Both self-reflective and full of bops, Women in Music Pt. III was the perfect soundtrack to a historically weird summer. While the Haim girls made a huge splash when they broke onto the scene in the early ’10s, I was a little unsure if they were setting themselves up for career-long success or just flash-in-the-pan status. Fortunately, this album shows a depth that was always there behind their perfectly-crafted pop songs, but never came together in as satisfying a way as it does here. Like a few of the other albums on this list, it’s an album with a decidedly muted vibe that felt appropriate for 2020, while it’s also filled with enough weird little production touches that every repeated listen brings new infectious discoveries.
This album is like a warm blanket after a long day and who doesn’t need that? I think I was already convinced that Katie Crutchfield was one of the better songwriters of her generation, but I don’t think I ever imagined she’d make the transition to full-on “singer/songwriter” so triumphantly. The folk and country influences were somewhat of a surprise considering her indie-rock background, but also make total sense considering Crutchfield’s Southern upbringing. In fact, at this point, these songs feel so effortless and perfect that you’d think these were the kinds of songs she was always destined to write. It was simply a little piece of heaven in a year that only gave us hell.

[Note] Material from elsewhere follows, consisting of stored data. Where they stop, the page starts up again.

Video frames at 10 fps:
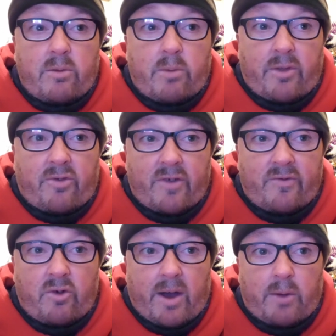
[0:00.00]
about three or
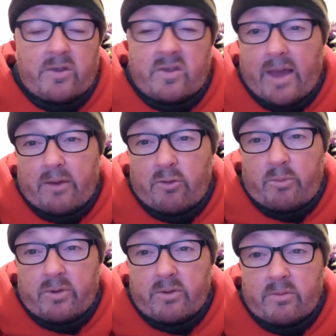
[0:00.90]
four hours setting
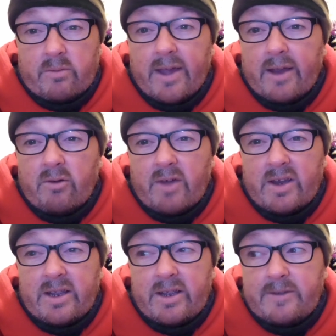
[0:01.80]
up and getting all
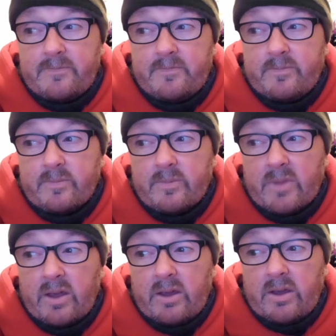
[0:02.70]
ready.
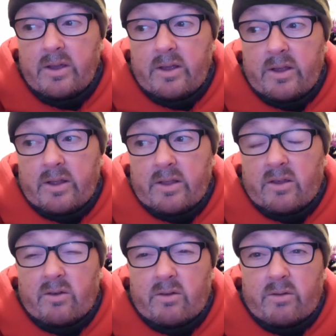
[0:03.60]

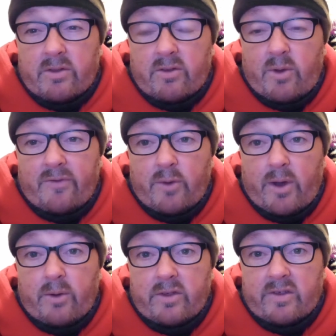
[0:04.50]
So that's quite a few
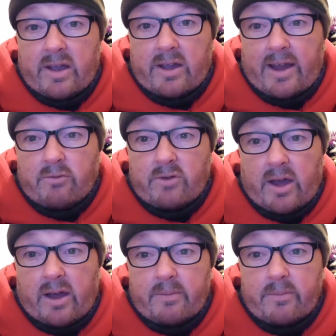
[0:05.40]
hours. That's like an hour a
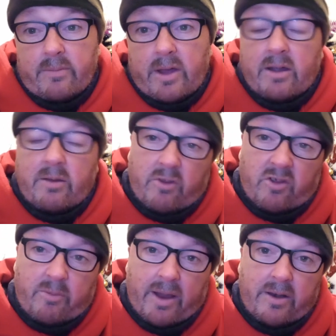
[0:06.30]
night I can
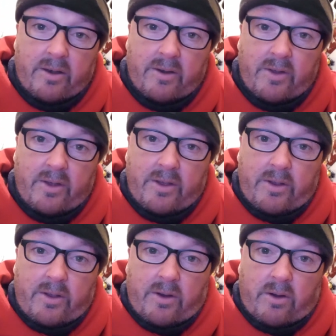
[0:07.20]
spend
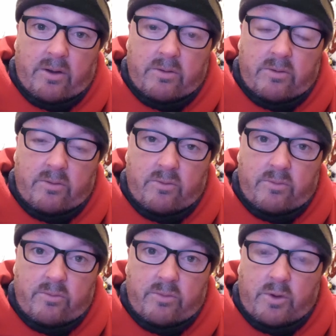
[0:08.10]
on
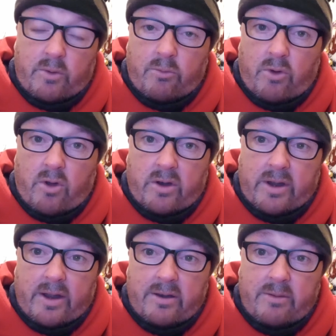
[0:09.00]
doing more
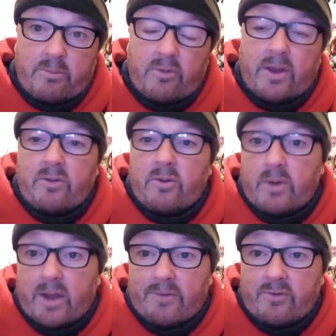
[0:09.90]
content, but then do
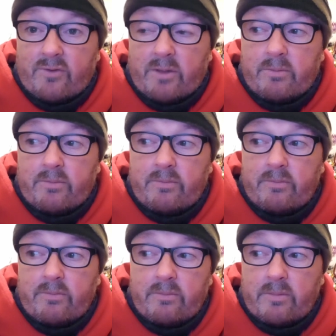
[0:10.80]
a live stream
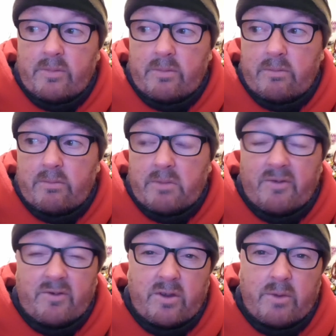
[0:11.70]

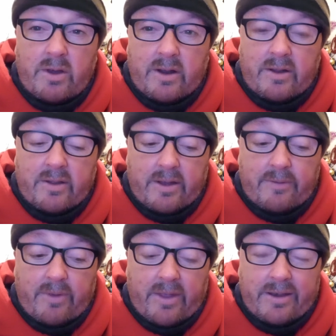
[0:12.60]
two weeks, I think.
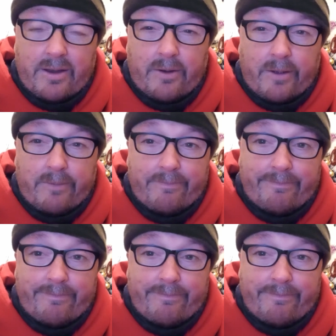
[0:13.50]
Don't know.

Run The Jewels’ fourth album was at times an album that felt perfect for this year and at other times felt like a bit of an outlier. It felt absolutely perfect the week it was released in the week following the killing of George Floyd, like a sonic Molotov through the window of all the injustice and frustration that’d been building up not just in this past year, but in the last few decades. It’s a little hard to believe that this was the first RTJ album to come out during the Trump administration, but it’s thrilling to see that they were able to attack this awful fucking era with such verve.
That said, RTJ4 also felt a bit out of step with the rest of the mostly mid-tempo music I was listening to this year, as it was just as loud and aggressive as anything the duo has released so far. Which actually worked in the album’s favor for me, as it created a great antidote to all of 2020’s mopery, while also seeing two old friends building on what they do best. Let’s hope we all do the same when we get to see our friends again in 2021.